What to work on: Your answer should be the lines below from the one holding "The speaker talks in Telugu." through the one holding "[00:03:25.75 to 00:03:26.75]", copied exactly and with nothing else.

Task material:
☆ ☆ ☆ ☆ ☆
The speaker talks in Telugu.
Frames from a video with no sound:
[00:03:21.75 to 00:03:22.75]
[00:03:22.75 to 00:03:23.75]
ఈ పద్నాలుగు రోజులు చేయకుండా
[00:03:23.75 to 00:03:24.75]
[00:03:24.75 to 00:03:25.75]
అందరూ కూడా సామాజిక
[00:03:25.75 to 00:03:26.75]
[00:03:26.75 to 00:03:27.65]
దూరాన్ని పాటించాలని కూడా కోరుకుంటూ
☆ ☆ ☆ ☆ ☆
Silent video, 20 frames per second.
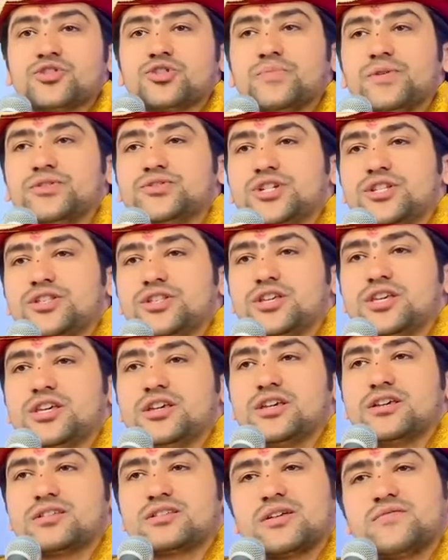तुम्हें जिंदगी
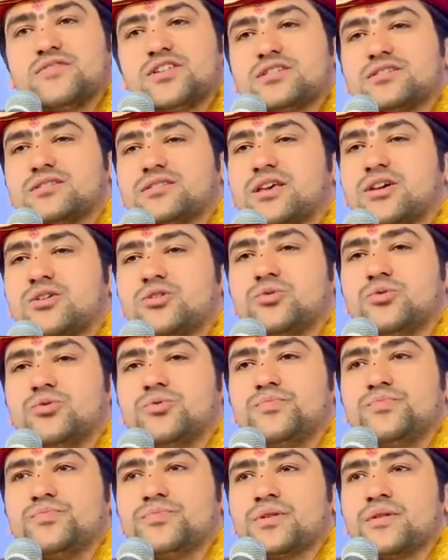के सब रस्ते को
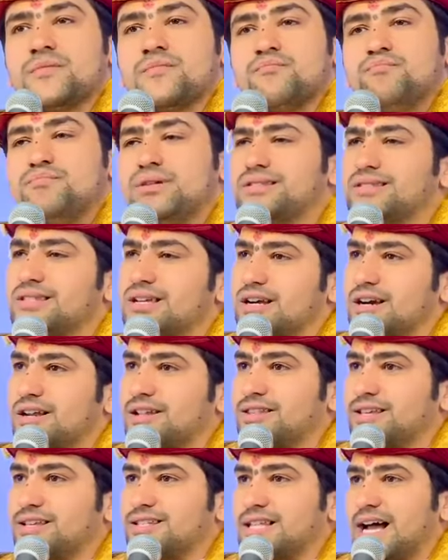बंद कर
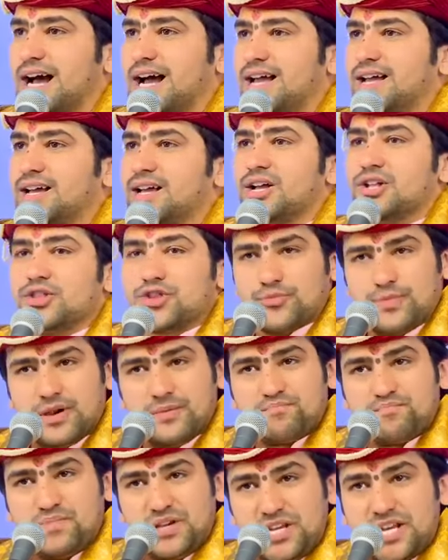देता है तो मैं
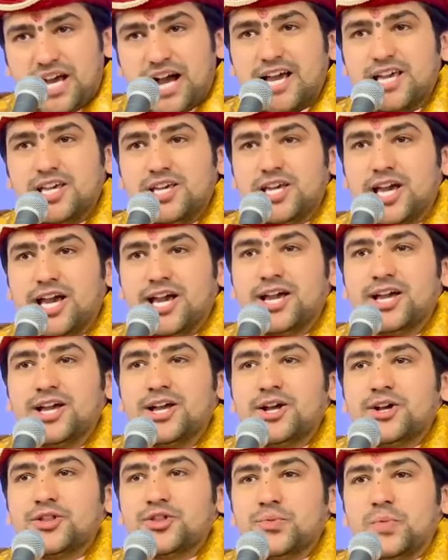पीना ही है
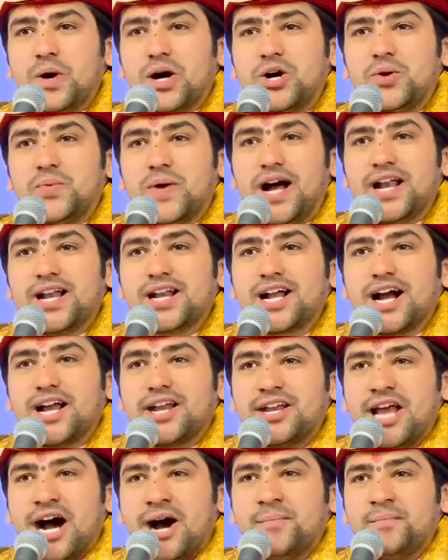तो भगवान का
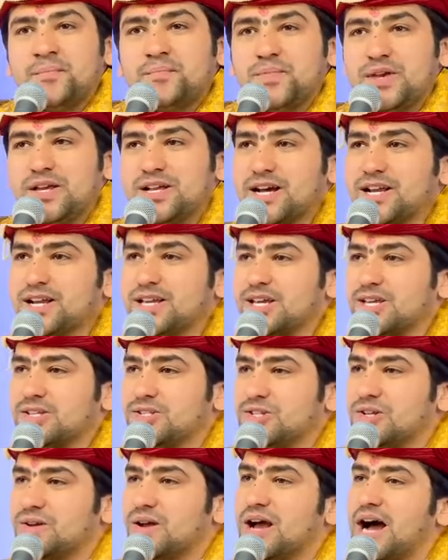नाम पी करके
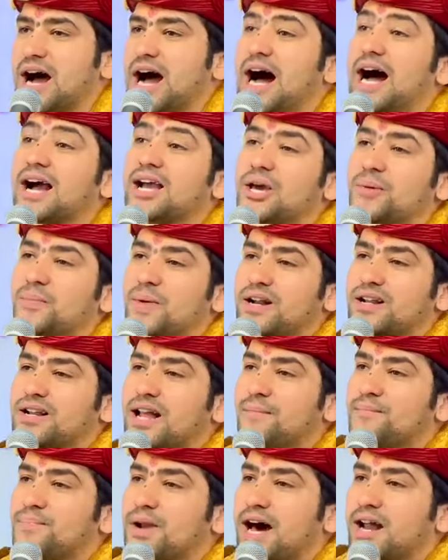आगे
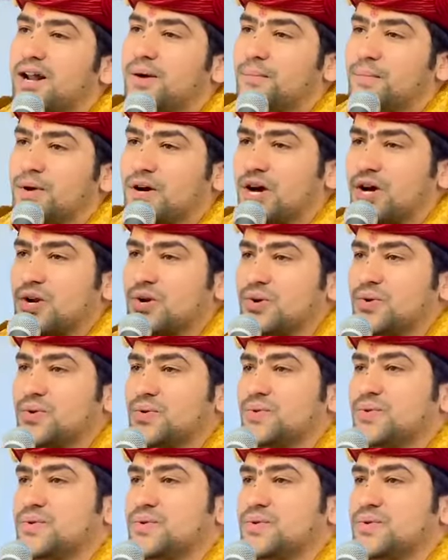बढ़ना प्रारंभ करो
☆ ☆ ☆ ☆ ☆
Final answer:
The speaker talks in Telugu.
Frames from a video with no sound:
[00:03:21.75 to 00:03:22.75]
[00:03:22.75 to 00:03:23.75]
ఈ పద్నాలుగు రోజులు చేయకుండా
[00:03:23.75 to 00:03:24.75]
[00:03:24.75 to 00:03:25.75]
అందరూ కూడా సామాజిక
[00:03:25.75 to 00:03:26.75]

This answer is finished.